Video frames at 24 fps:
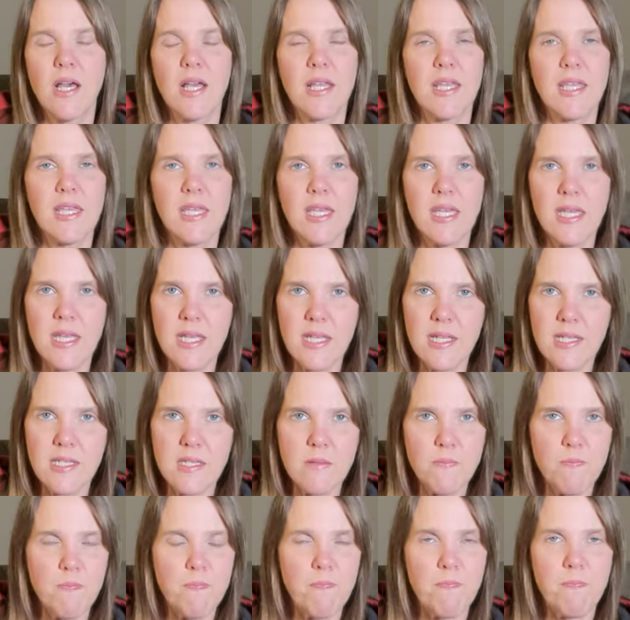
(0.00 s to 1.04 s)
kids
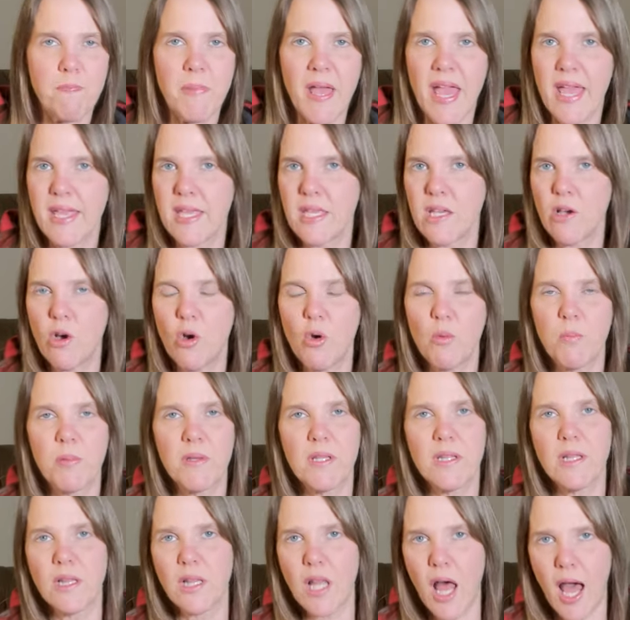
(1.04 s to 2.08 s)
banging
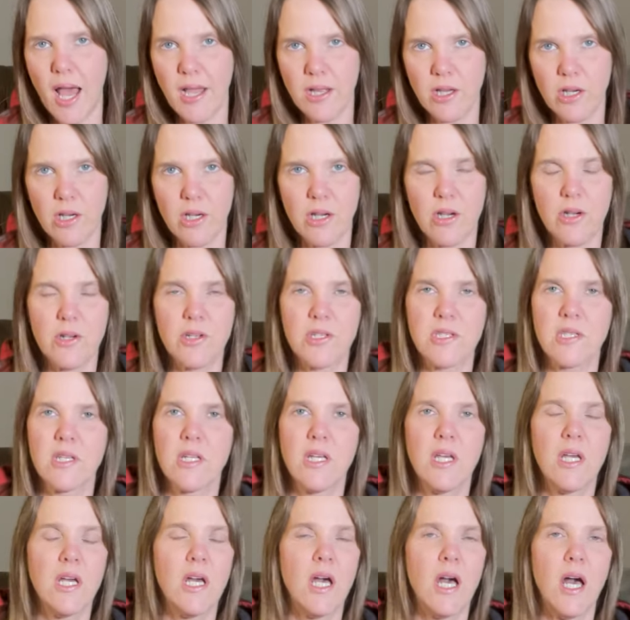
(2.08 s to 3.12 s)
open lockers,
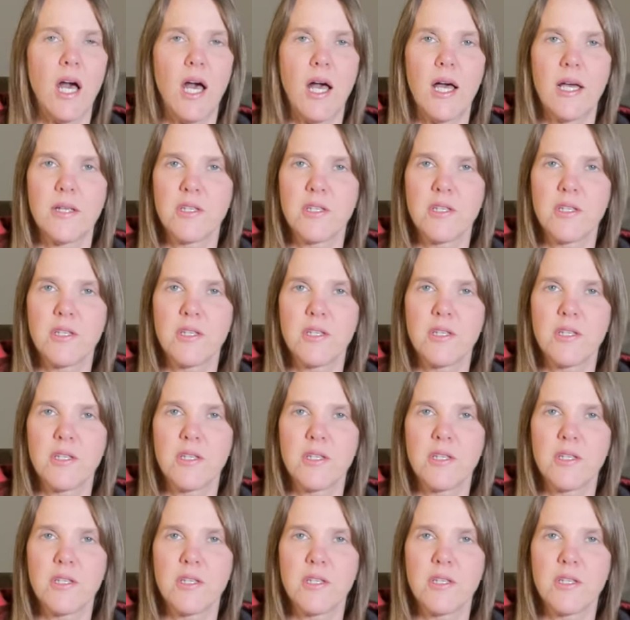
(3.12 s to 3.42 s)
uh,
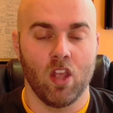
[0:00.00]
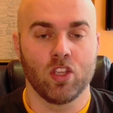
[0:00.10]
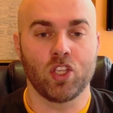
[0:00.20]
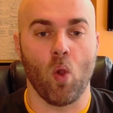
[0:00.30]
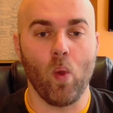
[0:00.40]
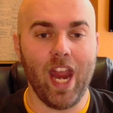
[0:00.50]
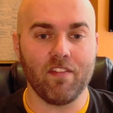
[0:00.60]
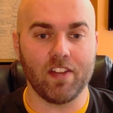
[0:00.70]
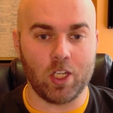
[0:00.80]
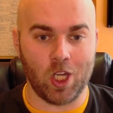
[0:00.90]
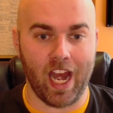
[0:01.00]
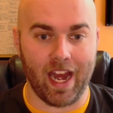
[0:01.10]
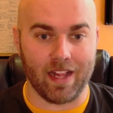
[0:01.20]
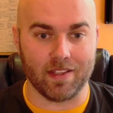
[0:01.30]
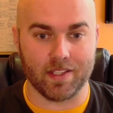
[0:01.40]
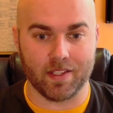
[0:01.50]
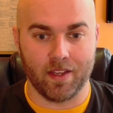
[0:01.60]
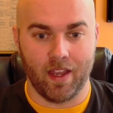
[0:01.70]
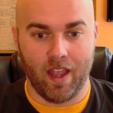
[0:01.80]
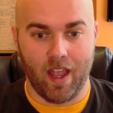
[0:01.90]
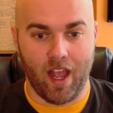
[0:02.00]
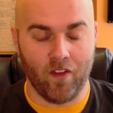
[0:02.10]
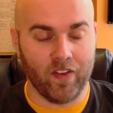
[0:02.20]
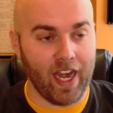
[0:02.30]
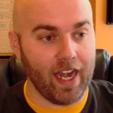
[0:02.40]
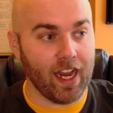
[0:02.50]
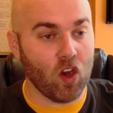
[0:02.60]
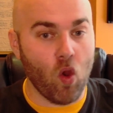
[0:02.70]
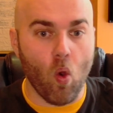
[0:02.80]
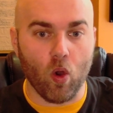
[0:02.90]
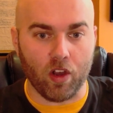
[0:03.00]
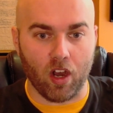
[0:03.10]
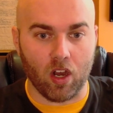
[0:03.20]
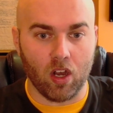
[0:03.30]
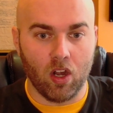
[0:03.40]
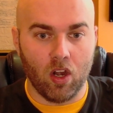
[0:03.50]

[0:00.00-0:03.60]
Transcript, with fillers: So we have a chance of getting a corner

-.-.-

WHAT TO WORK ON: In your copy of the listing, please omit the pictures and keep every word exact.

WORKED SOLUTION:
Video frames at 24 fps:
(0.00 s to 1.04 s)
kids
(1.04 s to 2.08 s)
banging
(2.08 s to 3.12 s)
open lockers,
(3.12 s to 3.42 s)
uh,
[0:00.00]
[0:00.10]
[0:00.20]
[0:00.30]
[0:00.40]
[0:00.50]
[0:00.60]
[0:00.70]
[0:00.80]
[0:00.90]
[0:01.00]
[0:01.10]
[0:01.20]
[0:01.30]
[0:01.40]
[0:01.50]
[0:01.60]
[0:01.70]
[0:01.80]
[0:01.90]
[0:02.00]
[0:02.10]
[0:02.20]
[0:02.30]
[0:02.40]
[0:02.50]
[0:02.60]
[0:02.70]
[0:02.80]
[0:02.90]
[0:03.00]
[0:03.10]
[0:03.20]
[0:03.30]
[0:03.40]
[0:03.50]

[0:00.00-0:03.60]
Transcript, with fillers: So we have a chance of getting a corner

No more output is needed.